Did you ever have a chance to use strace? It's a really powerful tool, I use it pretty often. It allows spying on the running software which is very useful when you don't have access to the source code and want to understand, at least on a high level, what is happening. strace show you the system calls of a software. What is a system call and how to harness the magic of strace?

Note

This blog post is based on this video. If you want to read and watch more of such cool stuff, head over to fasterthanlime.

How useful is strace?

In the last company I was working in, we had a client with a platform which heavily relied on its content. We also had few environments: Integration - for devs, deployment happening every few minutes; Staging - for User Acceptance Testing done by the client; Performance - for performance tests and Production. The content which was served to end users was being done on the Production instances.

We wanted to have all the environments as close as possible to the Production, because it minimizes differences which makes debugging a lot easier (good luck trying to fix a bug which cannot be reproduced on lower environments because of the differences between lower envs and production).

We set up a job on Jenkins which could synchronize all the content form production servers to lower environments.
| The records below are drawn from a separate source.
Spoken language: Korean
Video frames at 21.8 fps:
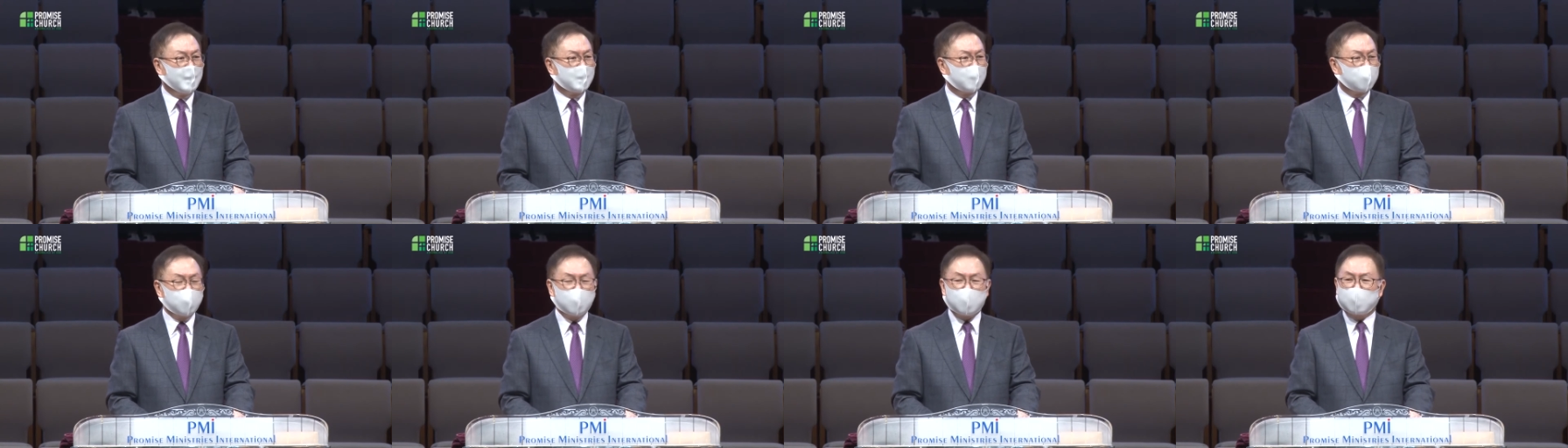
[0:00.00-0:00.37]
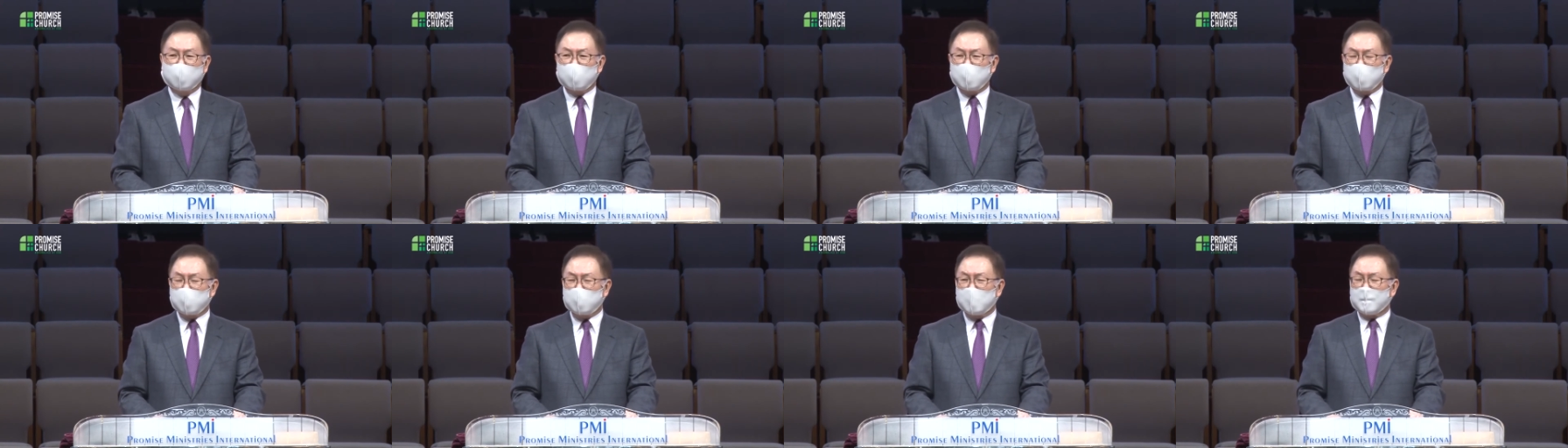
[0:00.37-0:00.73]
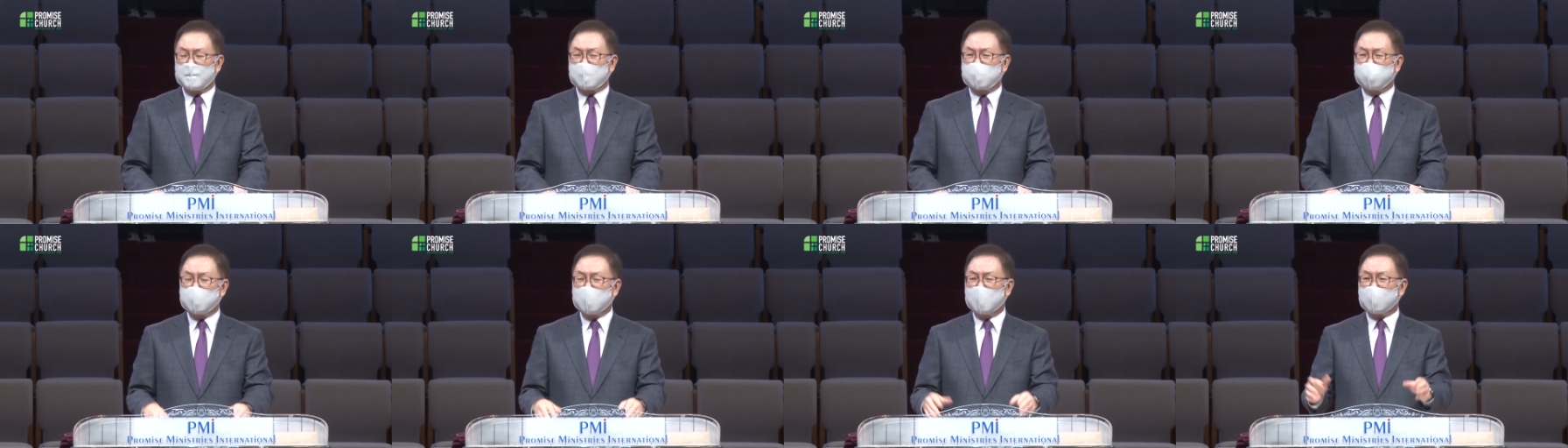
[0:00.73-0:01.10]
근데
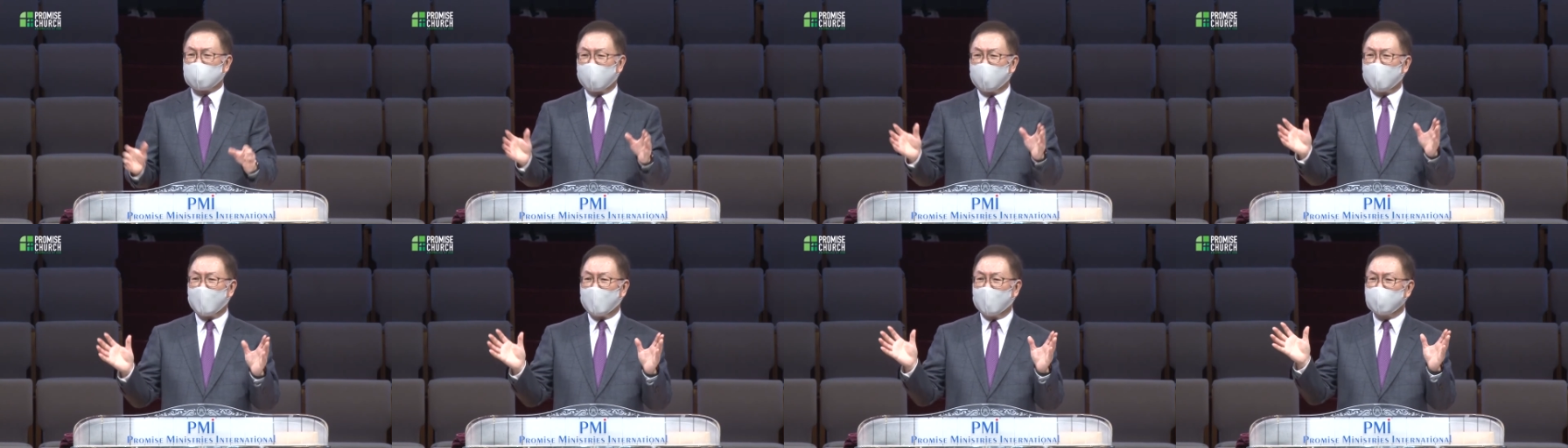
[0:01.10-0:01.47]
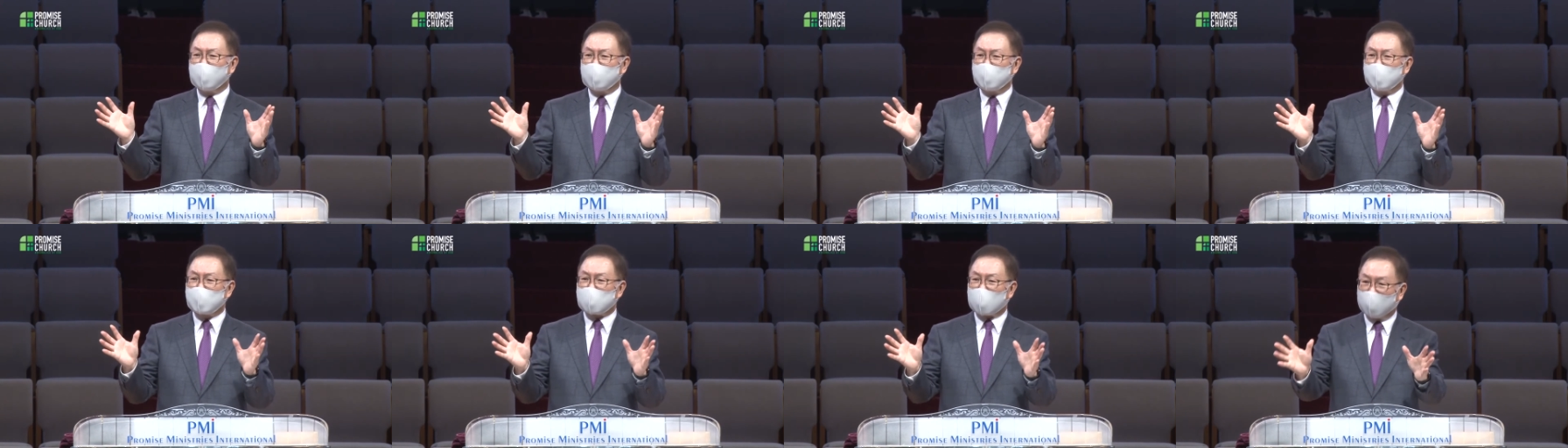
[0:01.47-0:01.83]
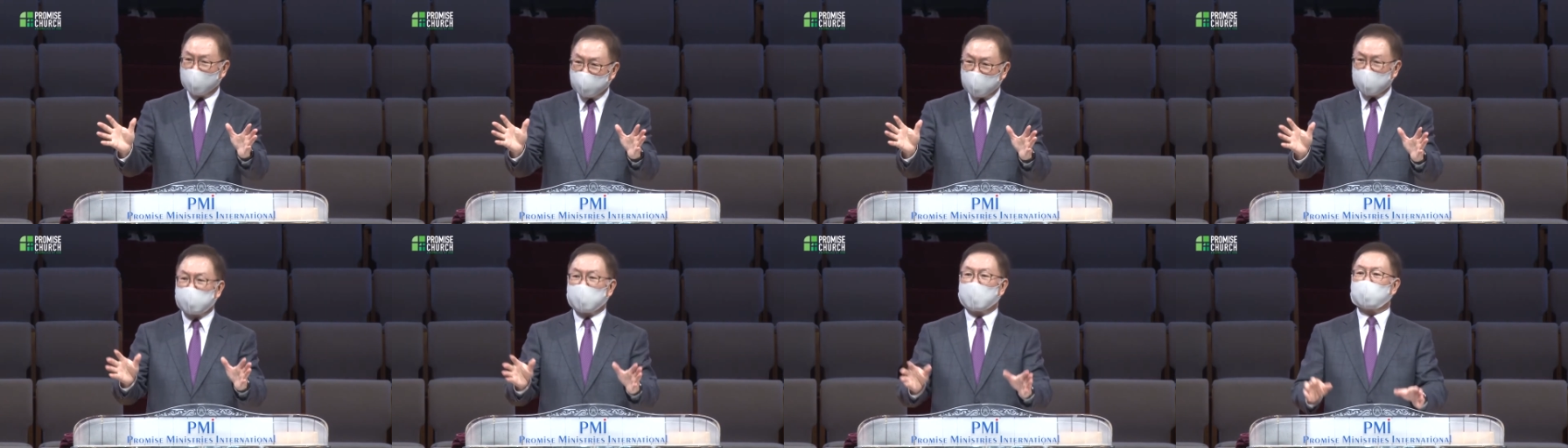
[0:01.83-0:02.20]
그게 다 아이들 잘
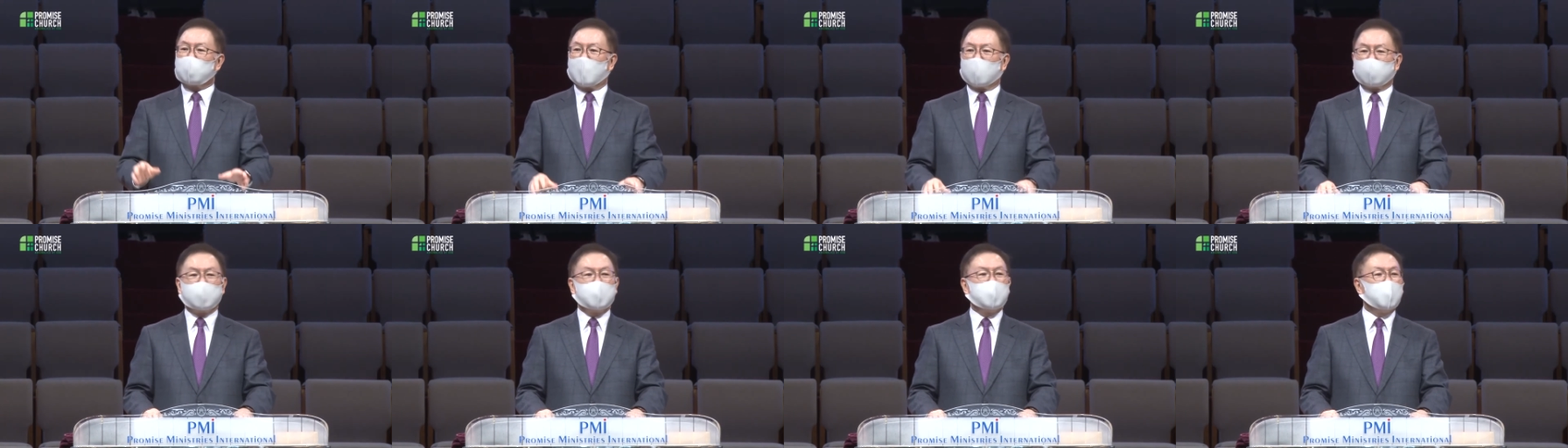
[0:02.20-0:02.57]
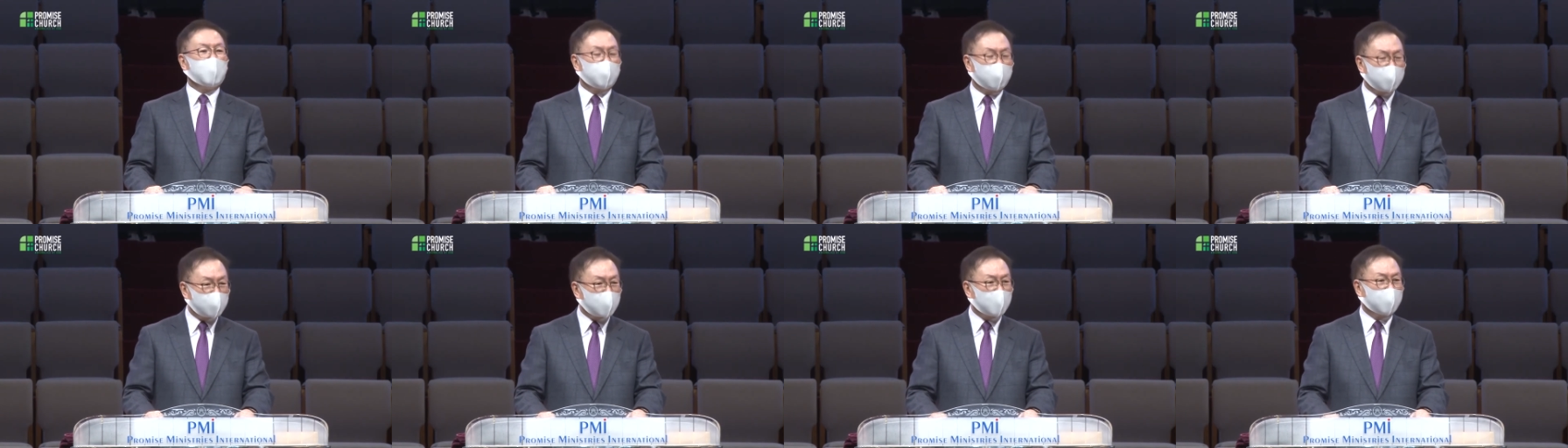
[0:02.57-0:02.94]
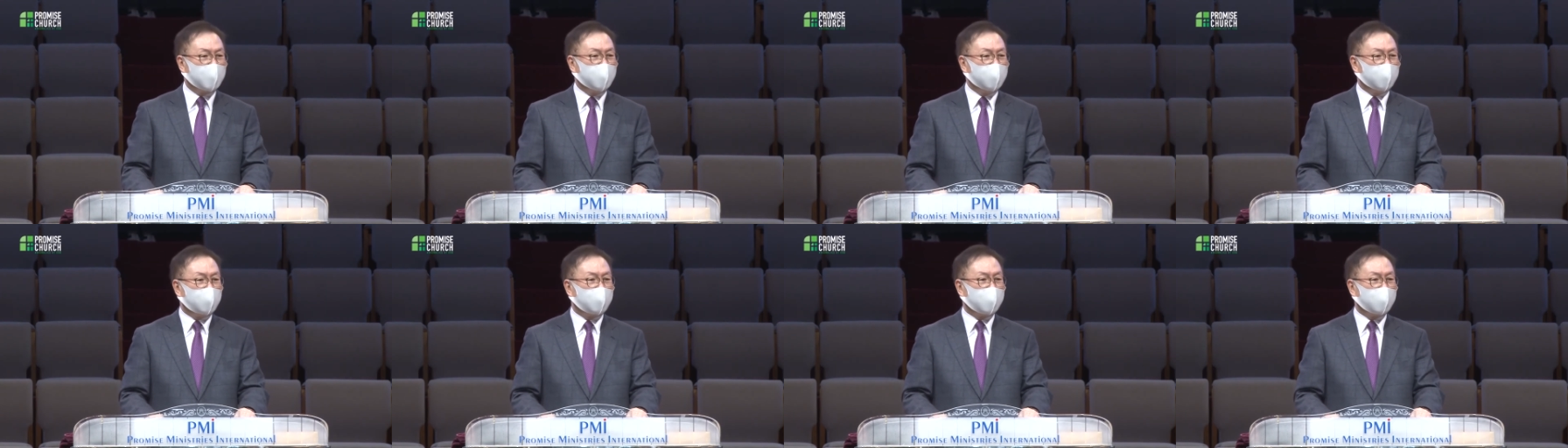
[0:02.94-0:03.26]
되라고 하는 얘기잖아요.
Initially, it worked without a problem. In few minutes we had all the environments synchronized. But after some time, when the amount of content grew immensely, the synchronization started to take more and more time, and eventually it was running for several hours without the clear view of the end.

I started to suspect that there is a deadlock somewhere in the synchronization tool. Usually, confirming such suspicion is as easy as hooking up a profiler which can show you all the threads, and it's state. In this case, the problem was that the tool and the content platform client worked with, was designed in such a way, that debugging content synchronization process was equal to debugging the production environment. It was obviously out of the question. The platform was also global, so debugging it at night was not an option (not to mention that it's not pleasant).

We had to prove that there is an issue with the synchronization tool, so I came up with an idea to use strace. It would show us all the system calls made by the synchronization tool in non-invasive way. I just wanted to know what is happening - maybe it's waiting for some network call and doesn't have a timeout, or maybe there is some huge file which it's trying to read into memory and has to constantly swap the memory pages to be able to fit it in, or maybe it's working just fine, but the amount of content it needs to synchronize is so huge, that it takes hours to do so.

Soon enough, I saw a bunch of calls to futex. futex is a Fast Userspace Mutex, it's a Linux Kernel mechanism for shared access synchronization. The listing of system calls showed a rapid flood of calls to futex and then nothing - nothing for hours. It was a clear indication that the synchronization process tried to manage access to some shared memory and had a bug which deadlocked all the threads.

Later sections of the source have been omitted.